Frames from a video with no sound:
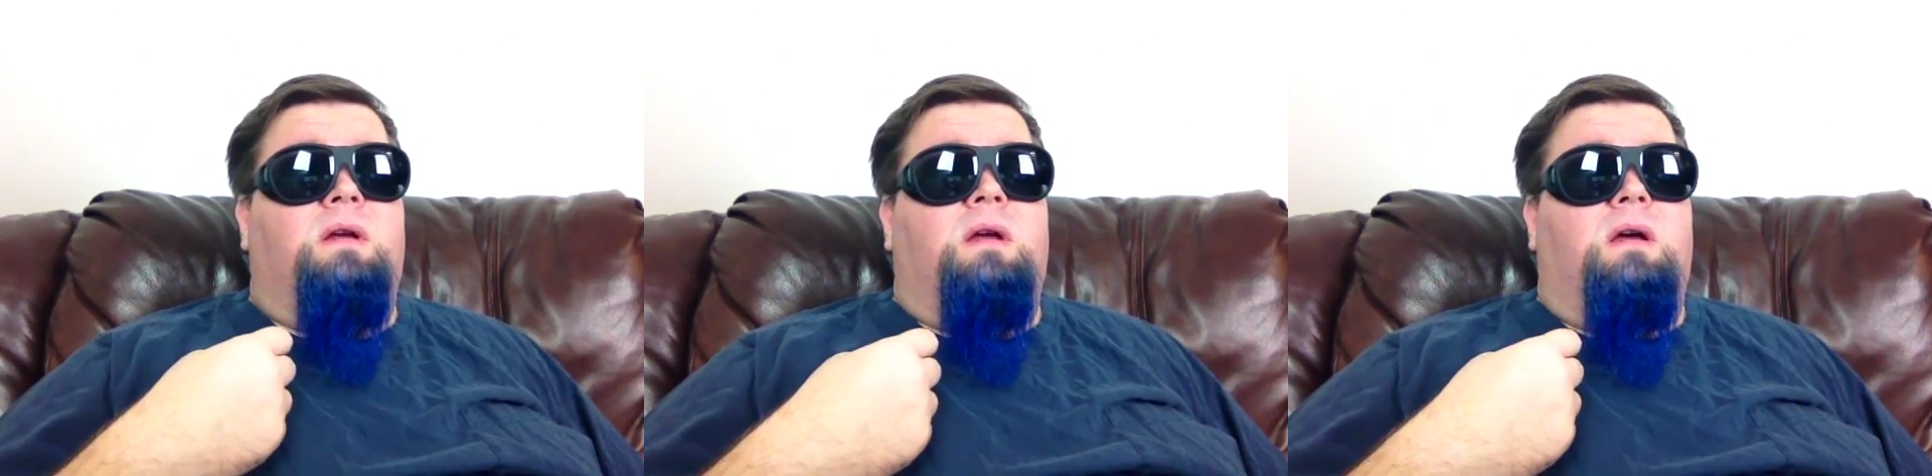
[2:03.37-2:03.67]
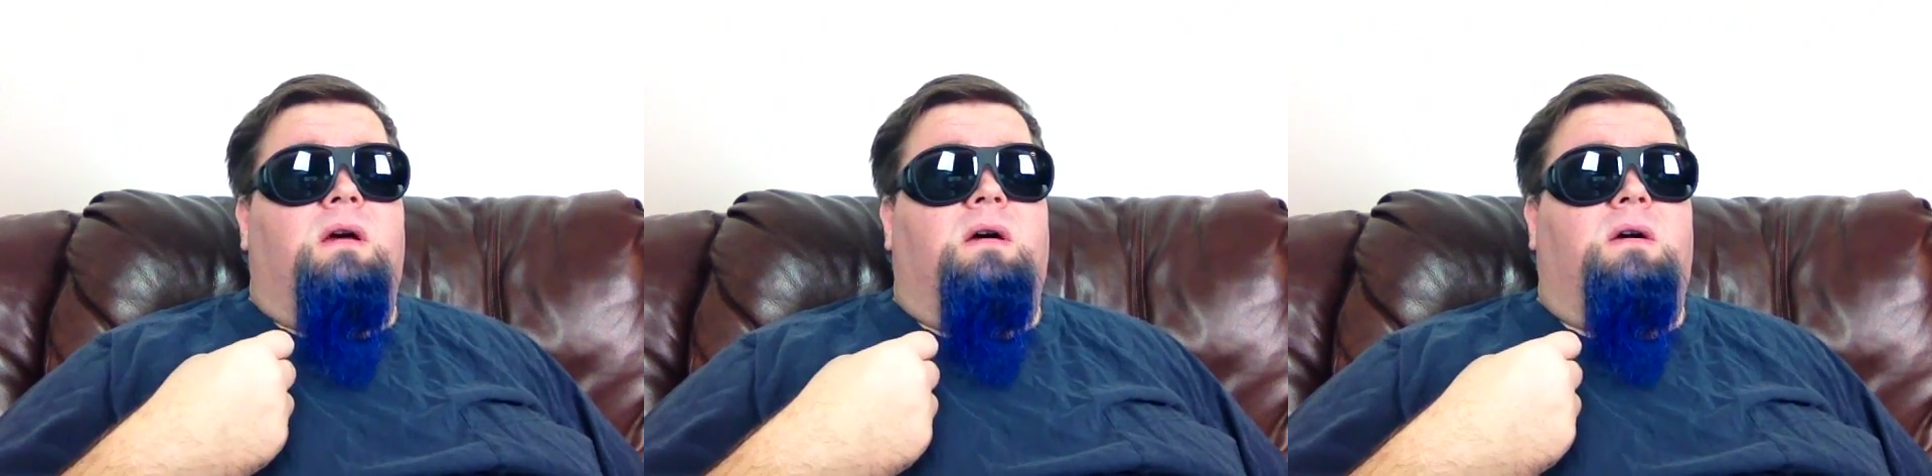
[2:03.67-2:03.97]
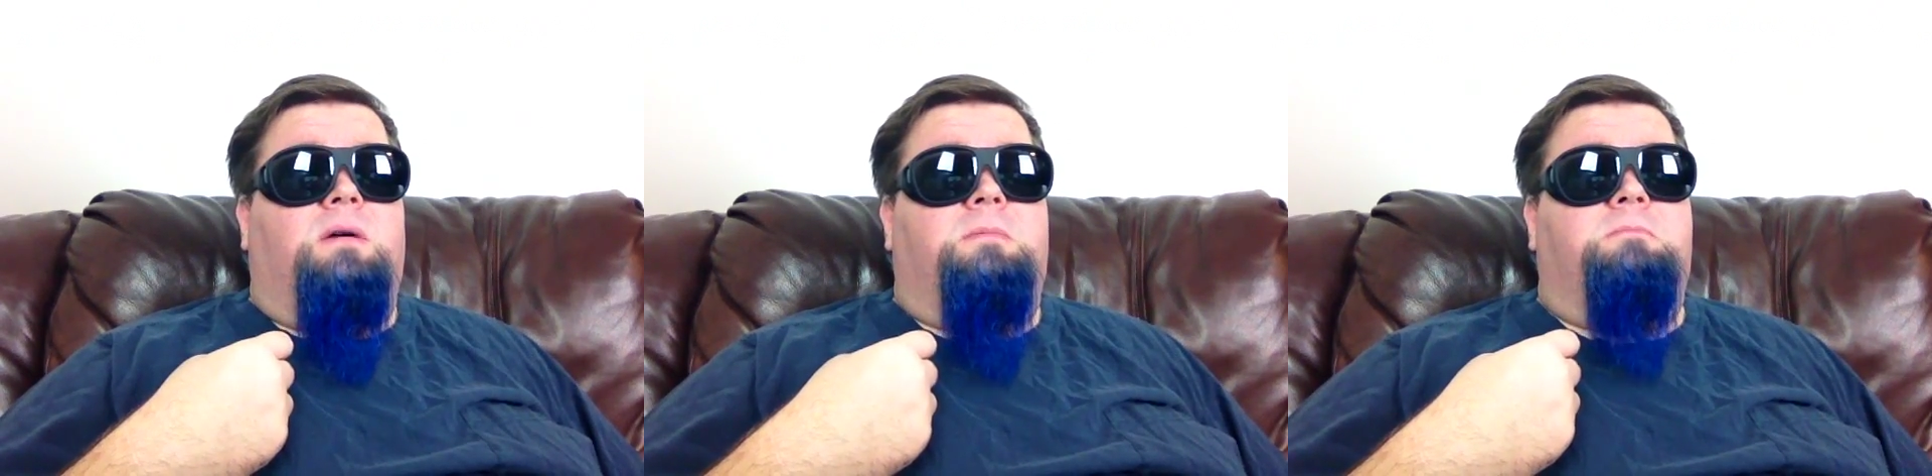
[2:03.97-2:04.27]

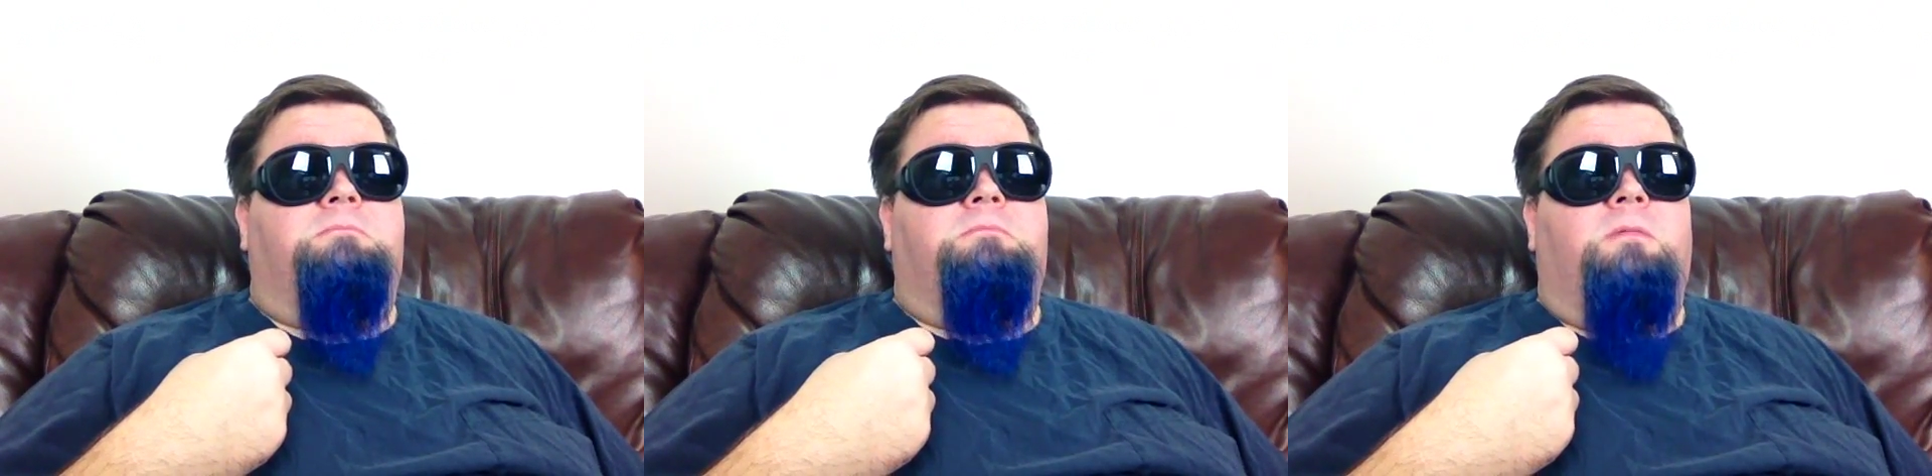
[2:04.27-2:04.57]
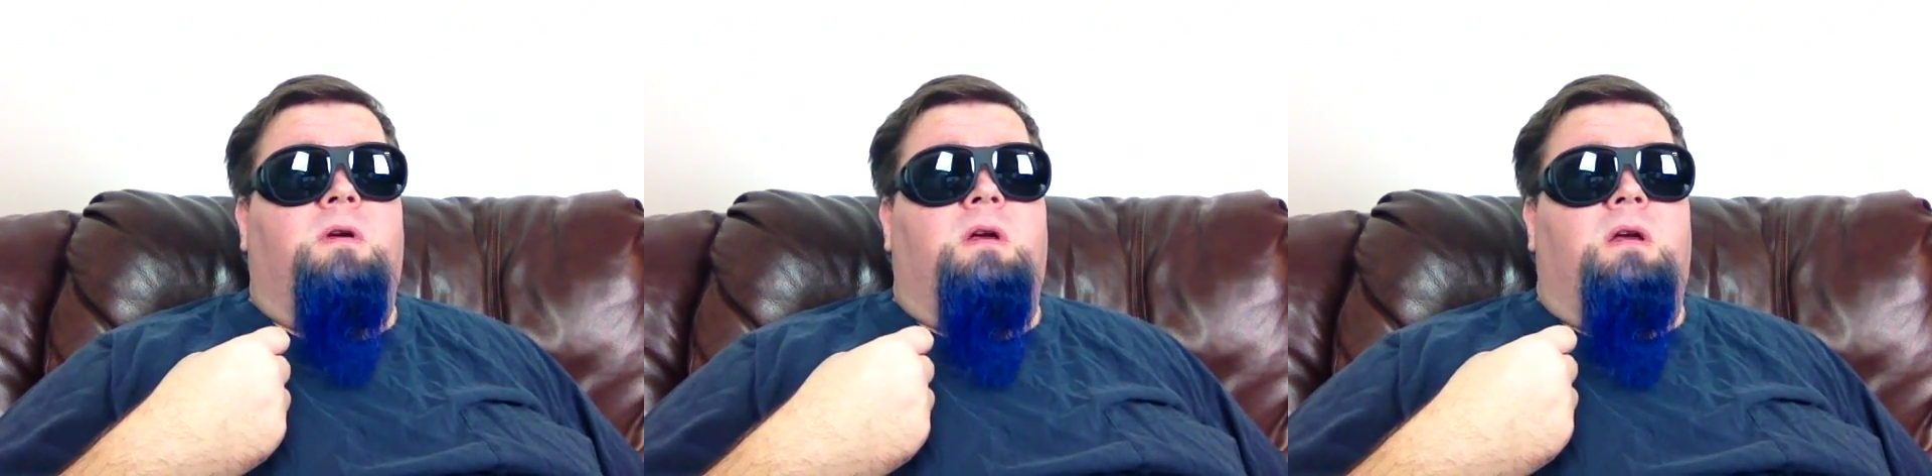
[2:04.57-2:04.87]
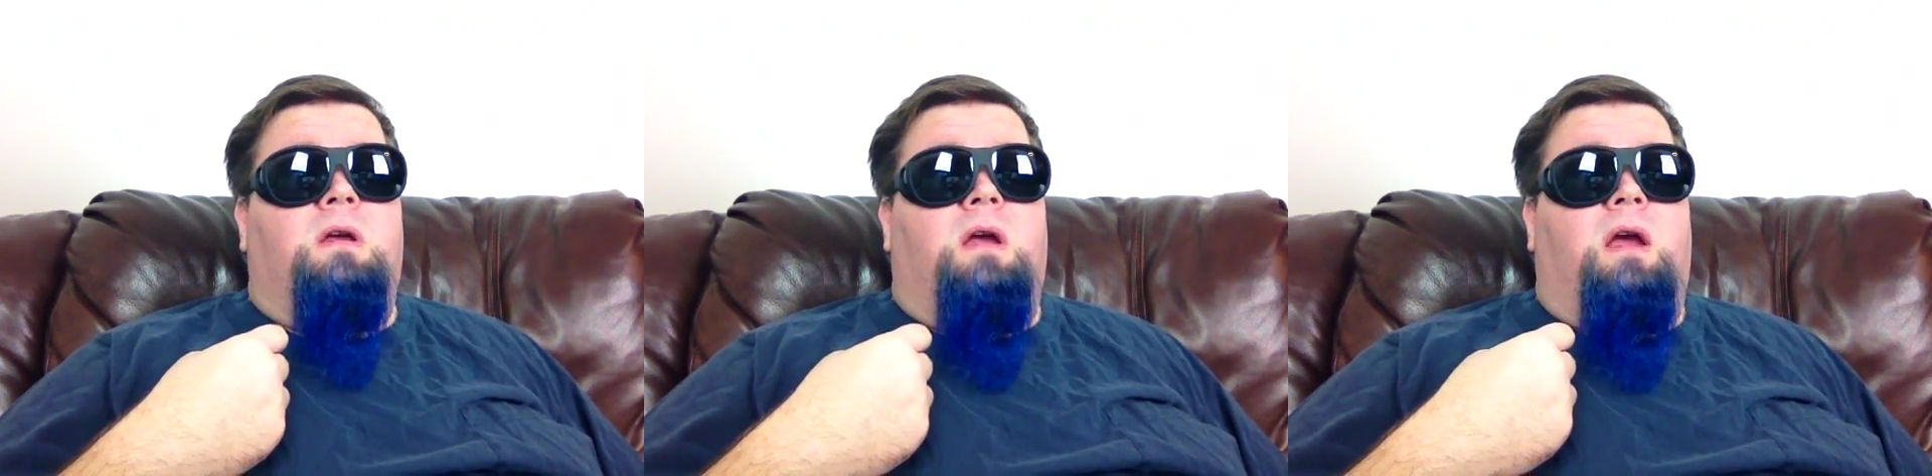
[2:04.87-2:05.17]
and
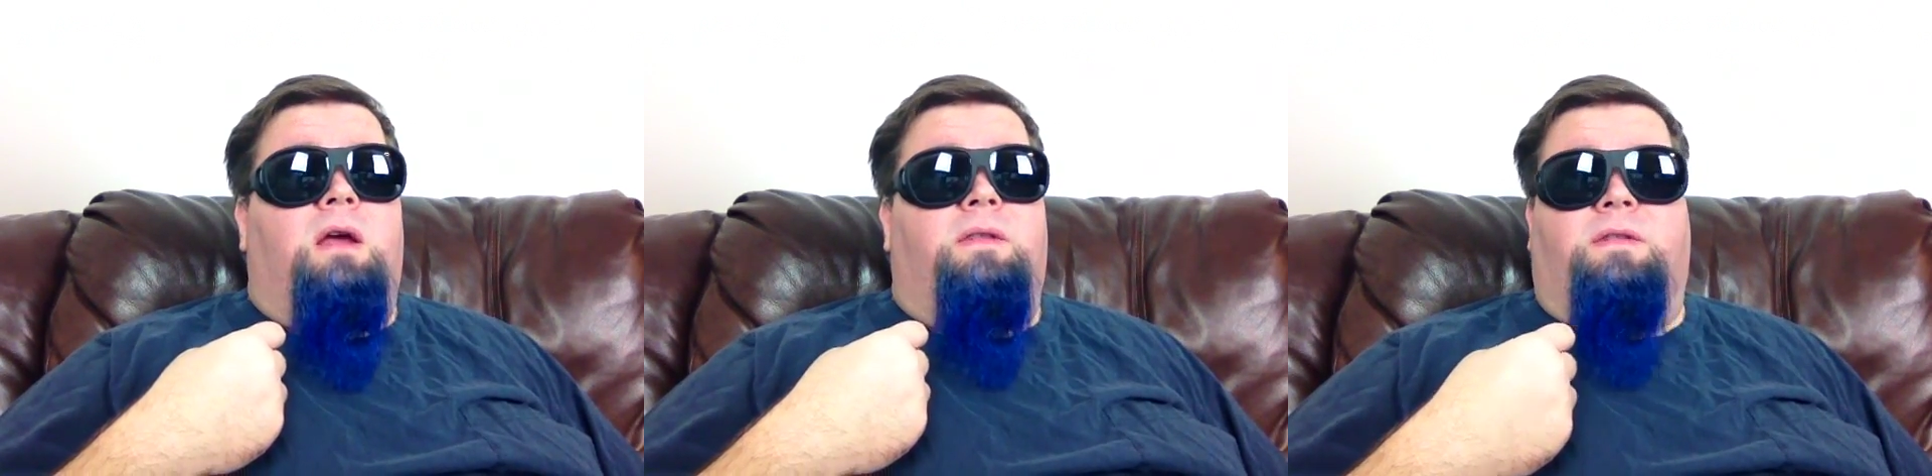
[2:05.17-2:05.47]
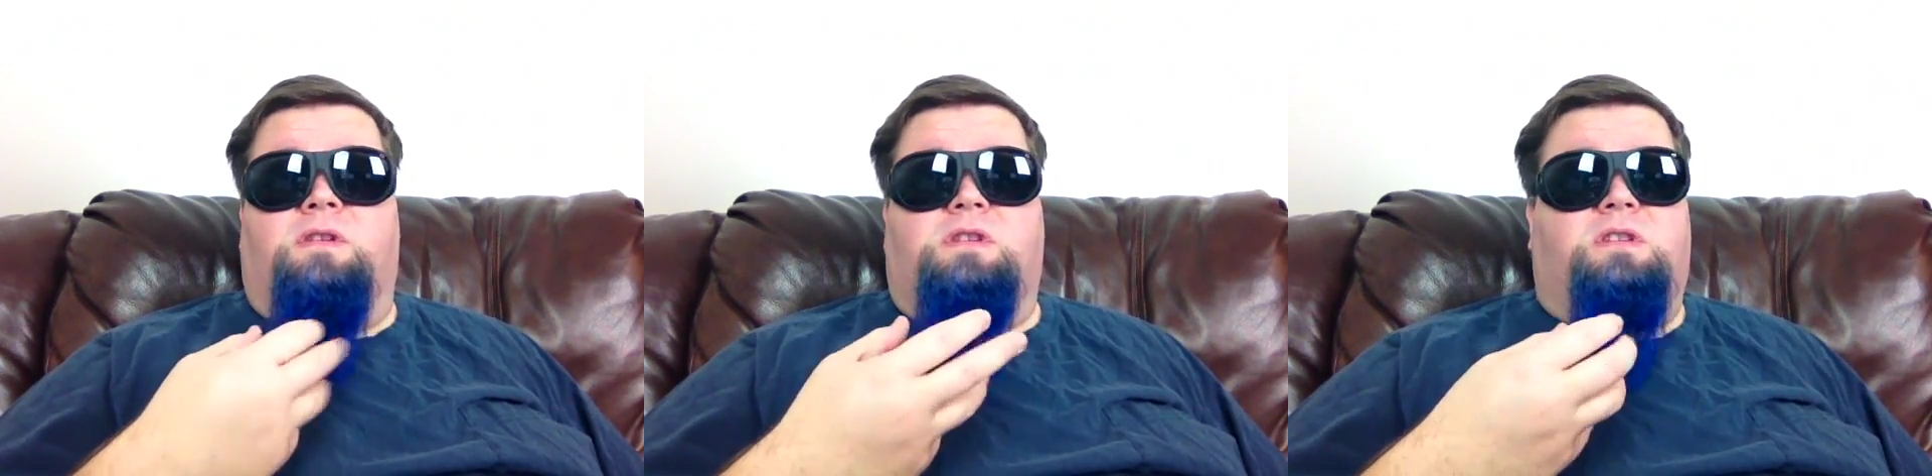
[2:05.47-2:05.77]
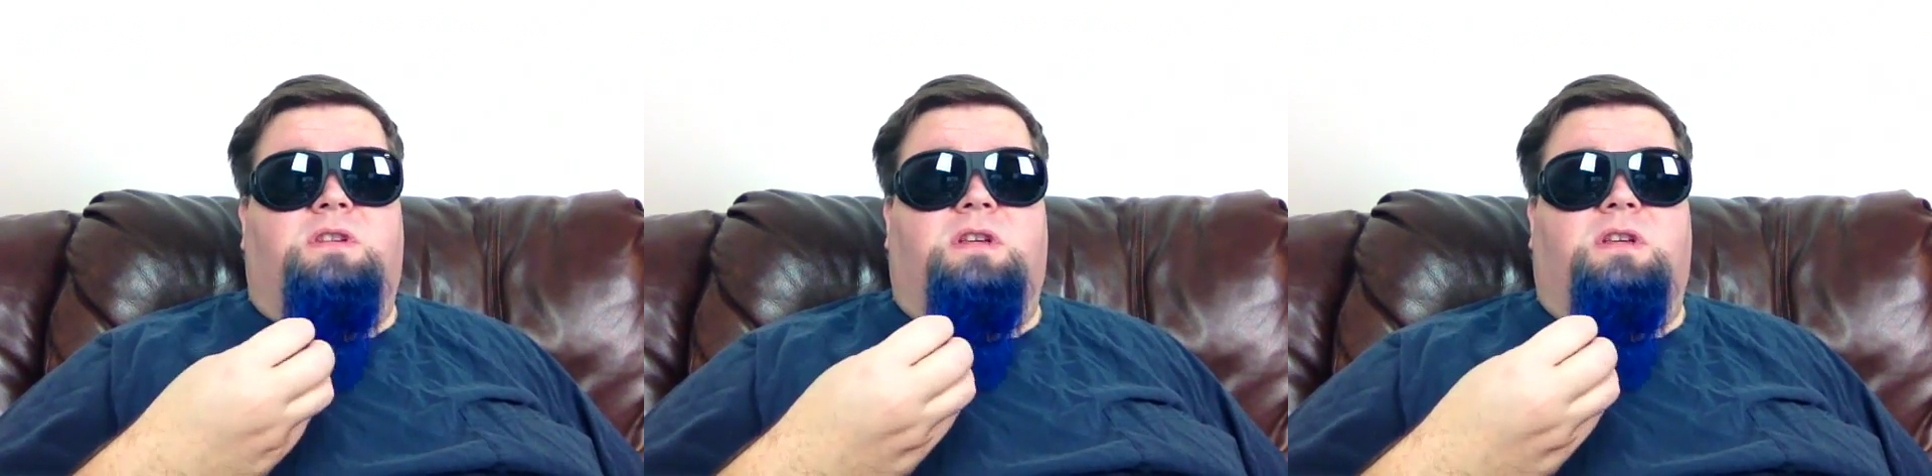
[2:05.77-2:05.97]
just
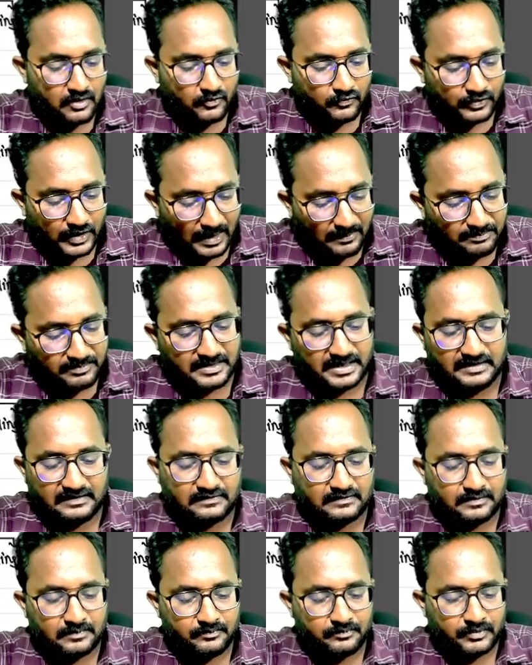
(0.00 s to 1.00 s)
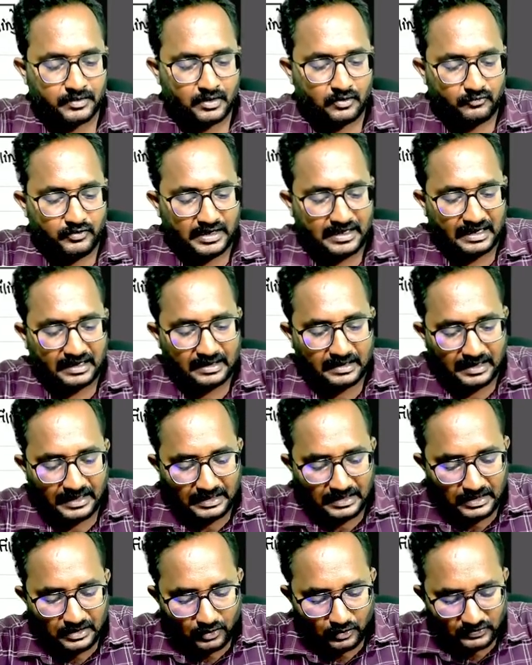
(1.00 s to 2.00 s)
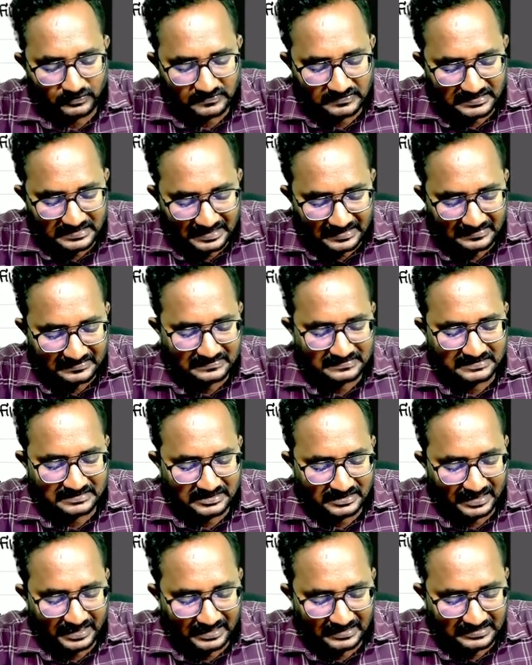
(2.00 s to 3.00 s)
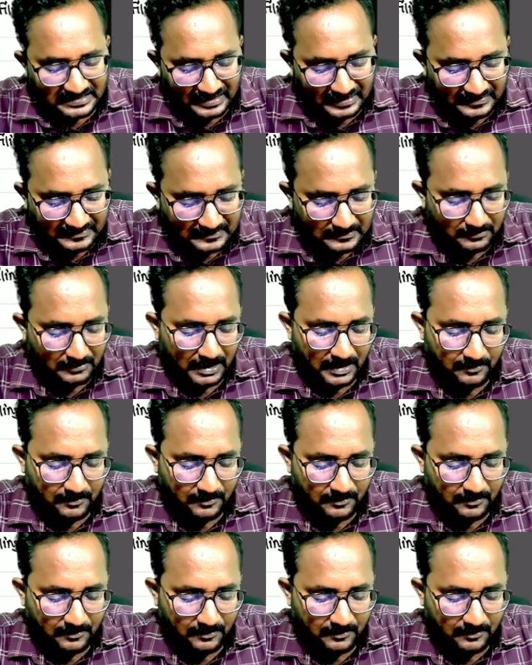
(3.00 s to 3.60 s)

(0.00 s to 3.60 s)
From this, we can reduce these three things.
────
◆ ABOUT THIS EXERCISE
Skipping any pictures, copy the line that holds "[2:05.17-2:05.47]" and each line after it through the last line of the records, unchanged, and no other lines.

◆ FINAL ANSWER
[2:05.17-2:05.47]
[2:05.47-2:05.77]
[2:05.77-2:05.97]
just
(0.00 s to 1.00 s)
(1.00 s to 2.00 s)
(2.00 s to 3.00 s)
(3.00 s to 3.60 s)

(0.00 s to 3.60 s)
From this, we can reduce these three things.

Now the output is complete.